Periods of divergence between the 2 portfolios are primarily attributable to:

  • Daily leverage reset effects in volatile markets
  • Embedded funding costs in leveraged ETFs
  • Monthly rebalance frequency
  • The prevailing money return environment

These aspects lead to tracking error but don’t significantly change the general risk profile of the portfolio.

Figure 1 (Annual Return)

Figure 2 (Allocation%)

Distributional effects

While mean returns and volatility are comparable, the leveraged portfolio has broader values ​​in comparison with the standard 60/40 portfolio. This reflects the non-linear return dynamics created by every day leveraged instruments, particularly during times of high volatility.

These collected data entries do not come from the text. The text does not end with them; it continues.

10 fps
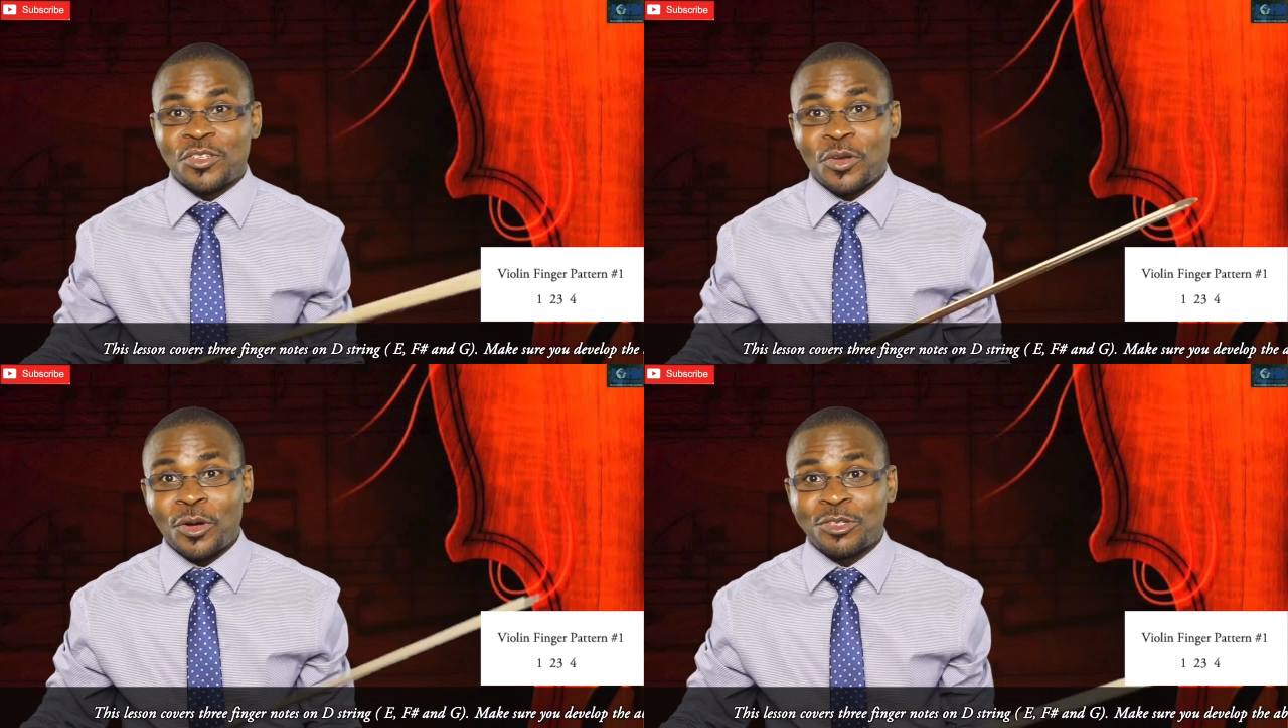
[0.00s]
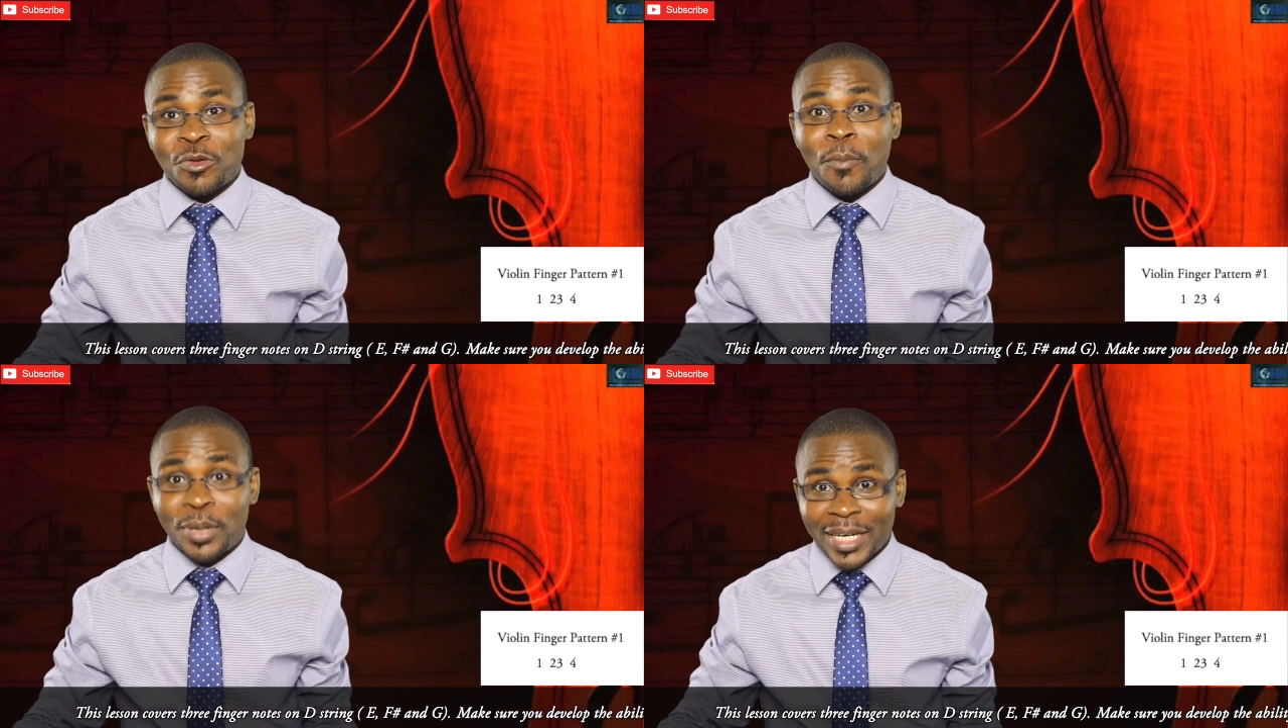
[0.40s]
to go to
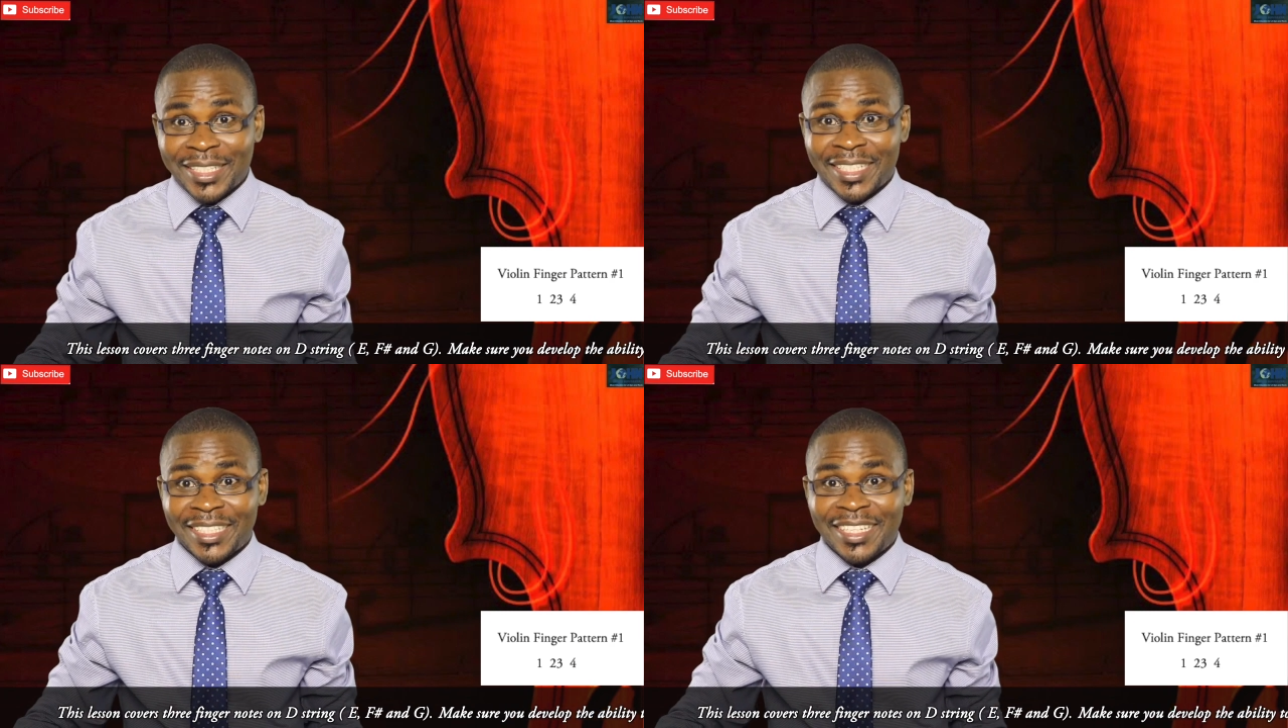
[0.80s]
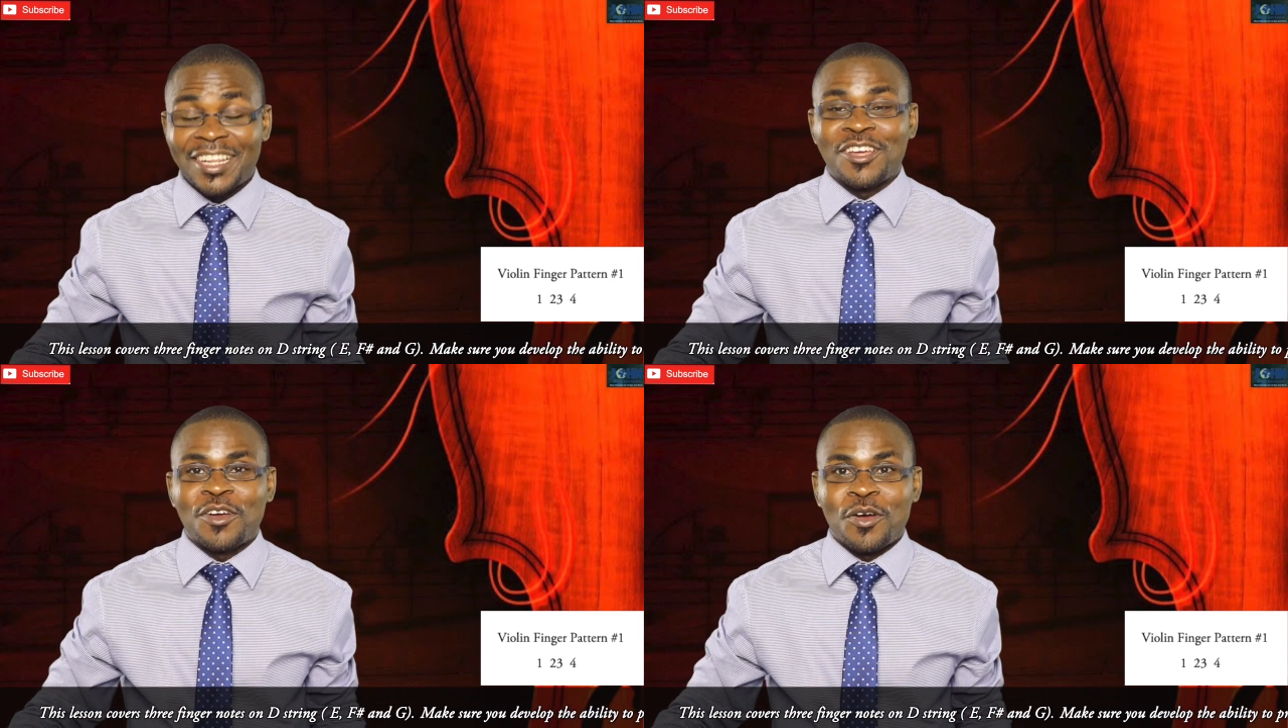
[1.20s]
pattern
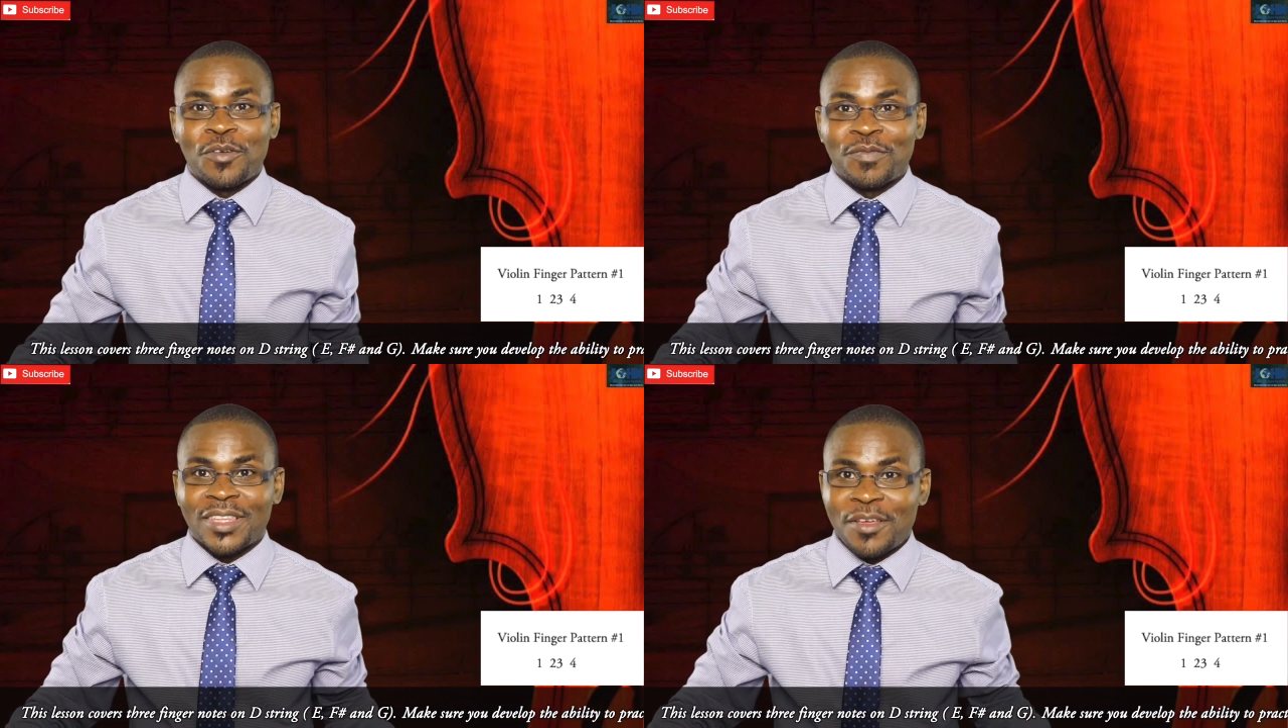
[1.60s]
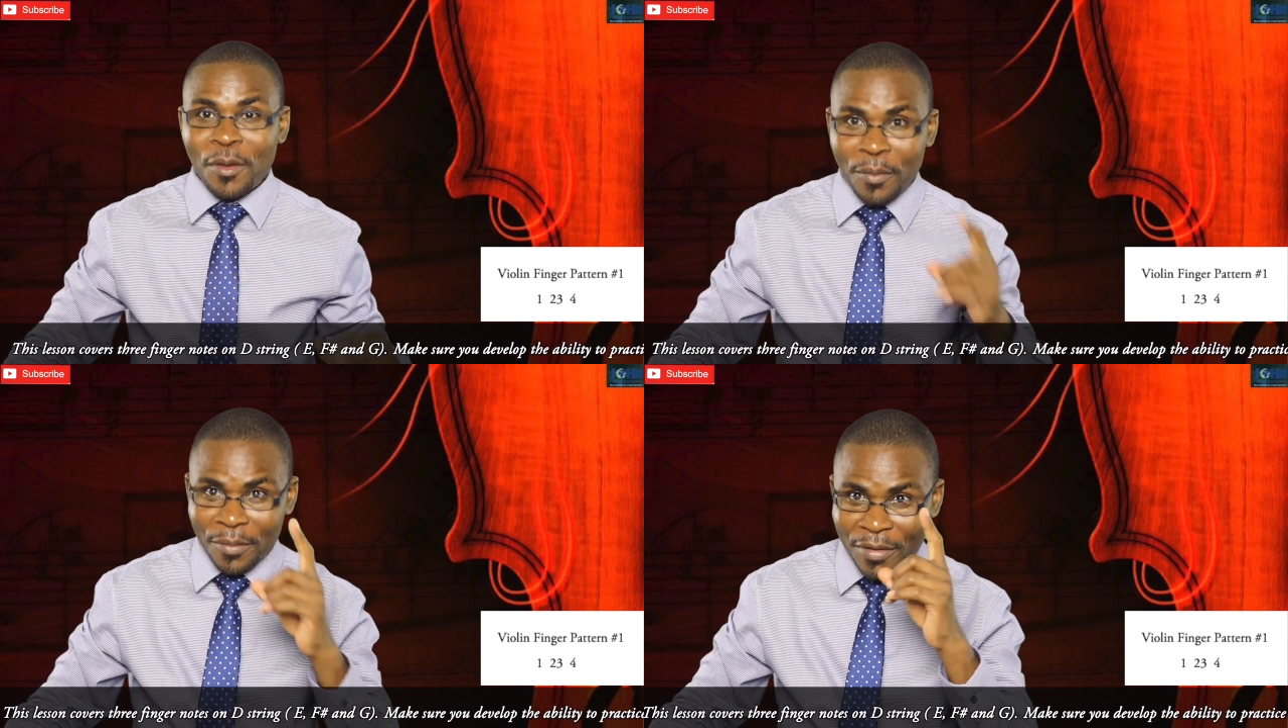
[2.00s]

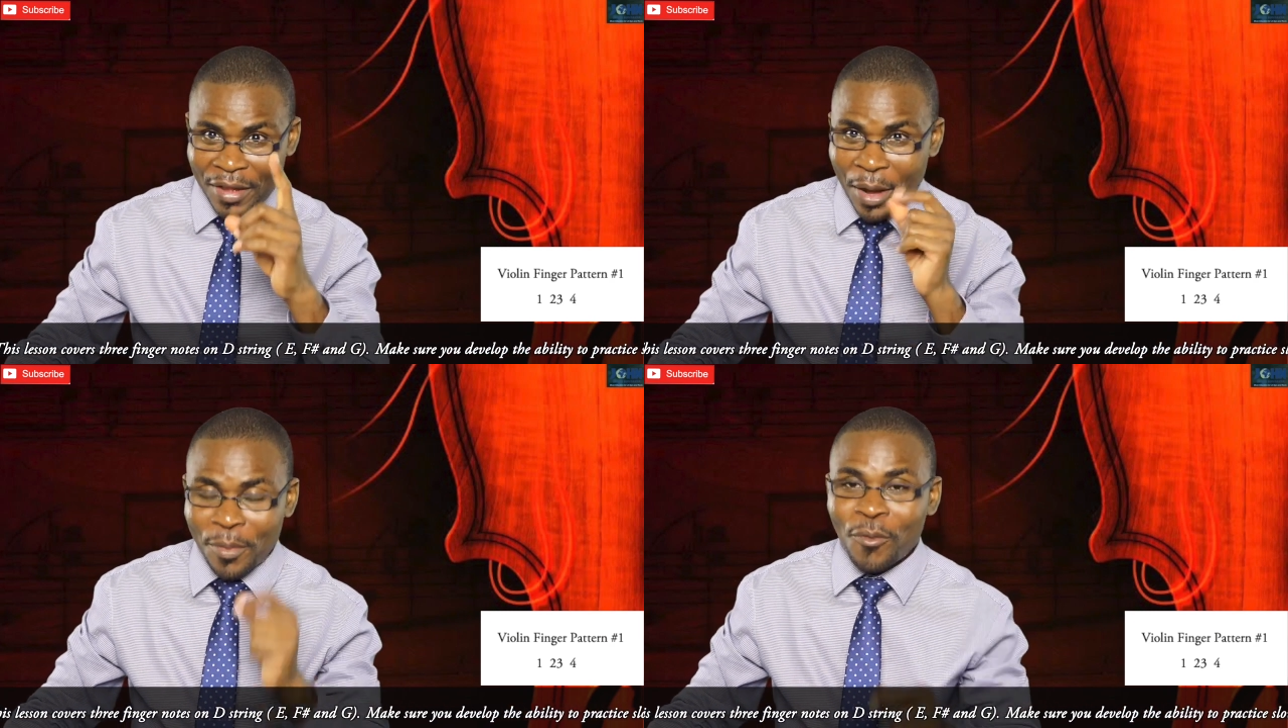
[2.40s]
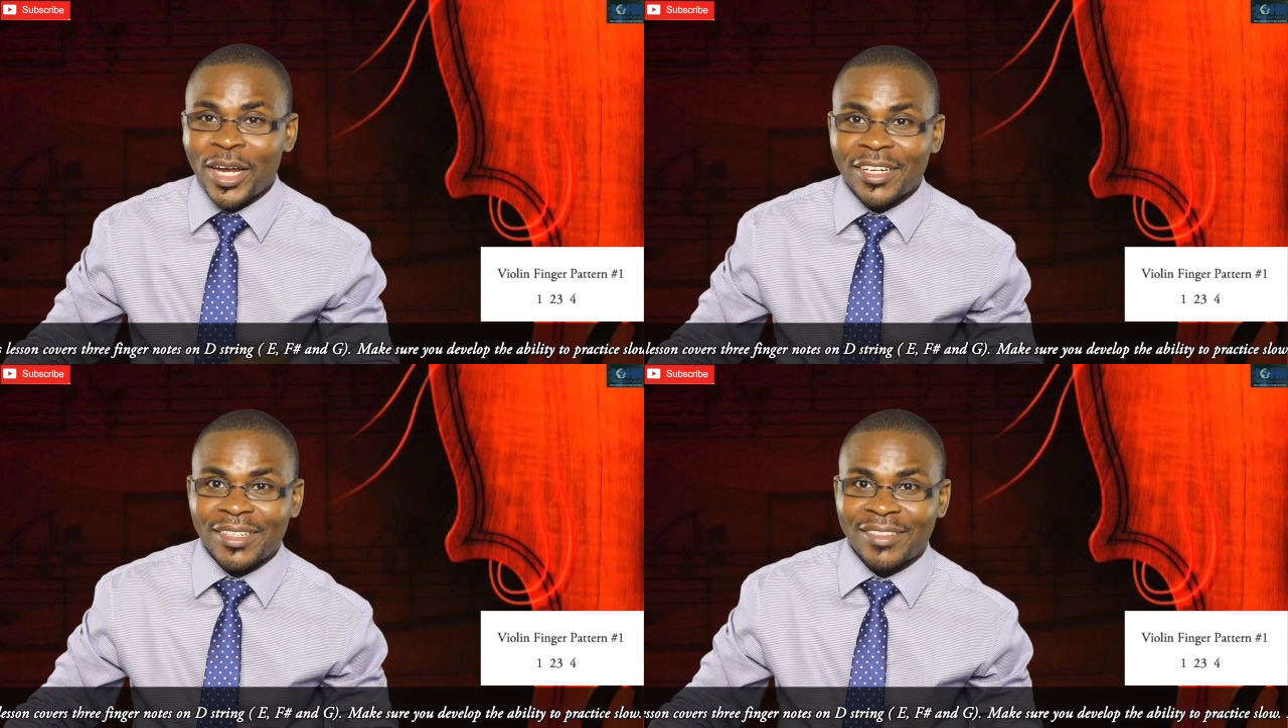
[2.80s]
number
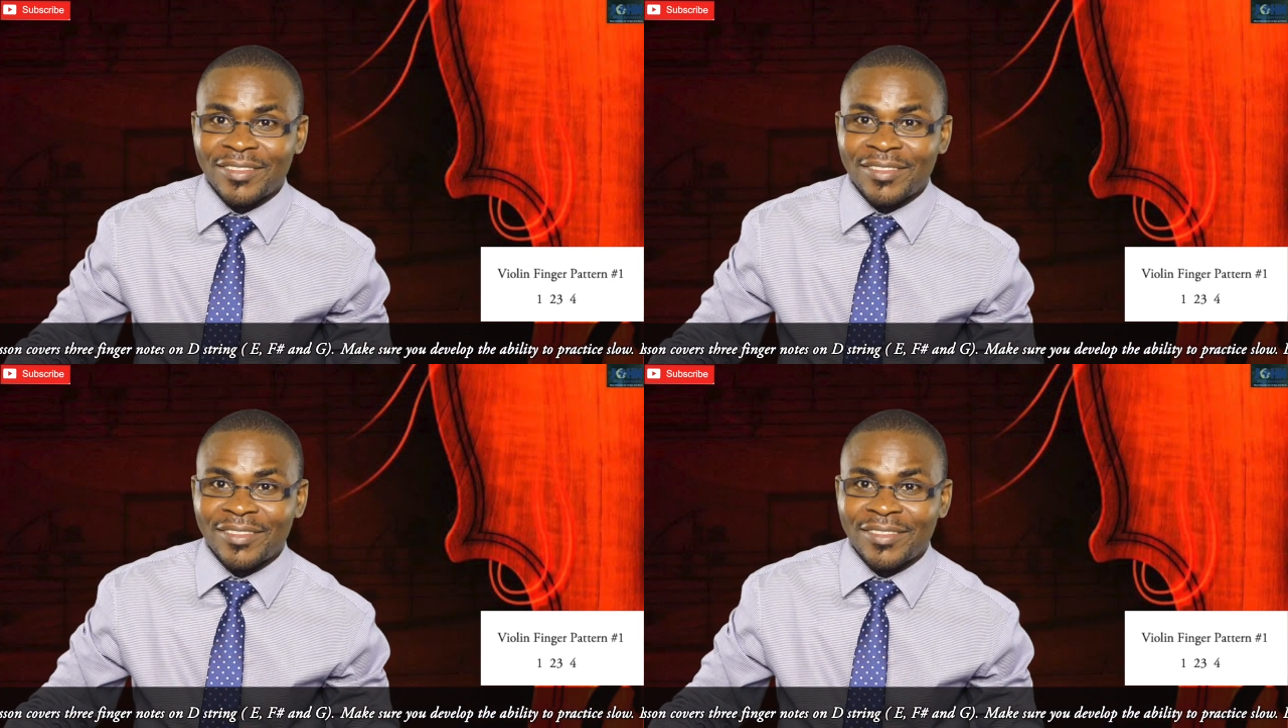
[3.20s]
1.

Figure 3 (Return distribution)

Practical risks and limitations

While the framework illustrates a capital efficient approach to risk management, it involves vital trade-offs that require careful consideration. Leveraged ETFs are designed to duplicate multiples of index returns. For longer holding periods, their performance becomes path dependent as a result of every day leverage resets, with volatility resistance increasing non-linearly as leverage increases (Pessina and Whaley, 2021).

In addition, the evaluation relies on hypothetical leveraged ETFs and the actual performance of actual products may differ from the modeled results, particularly during times of stressed market conditions. Finally, although average volatility could also be consistent with a standard 60/40 portfolio, using leverage increases tail risk, implying the next probability of maximum outcomes.

Figure 4 (Drawdown)

Capital efficiency as portfolio design

Leveraged ETFs are sometimes dismissed as unsuitable for long-term investors as a result of volatility drag and path dependency. This evaluation shows that leveraged ETFs, when utilized in a disciplined and risk-managed framework, can as an alternative act as tools to enhance capital efficiency reasonably than increase portfolio risk. By replicating the danger characteristics of a standard 60/40 stock-bond portfolio with significantly less capital invested, this approach allows households to preserve liquidity and mitigate concentration as a result of exposure to residential real estate. While careful implementation and ongoing risk awareness remain essential, the framework highlights an underappreciated use of leverage in modern household portfolio construction.


References

All data in tables and figures comes from Bloomberg

Pessina, C.J., & Whaley, R.E. (2021). Leveraged and Inverse Exchange Traded Products: Blessing or Curse? Financial Analysts Journal, 77(1), 10-29. https://doi.org/10.1080/0015198X.2020.1830660


[1] This framework is for educational purposes only and mustn’t be interpreted as investment advice.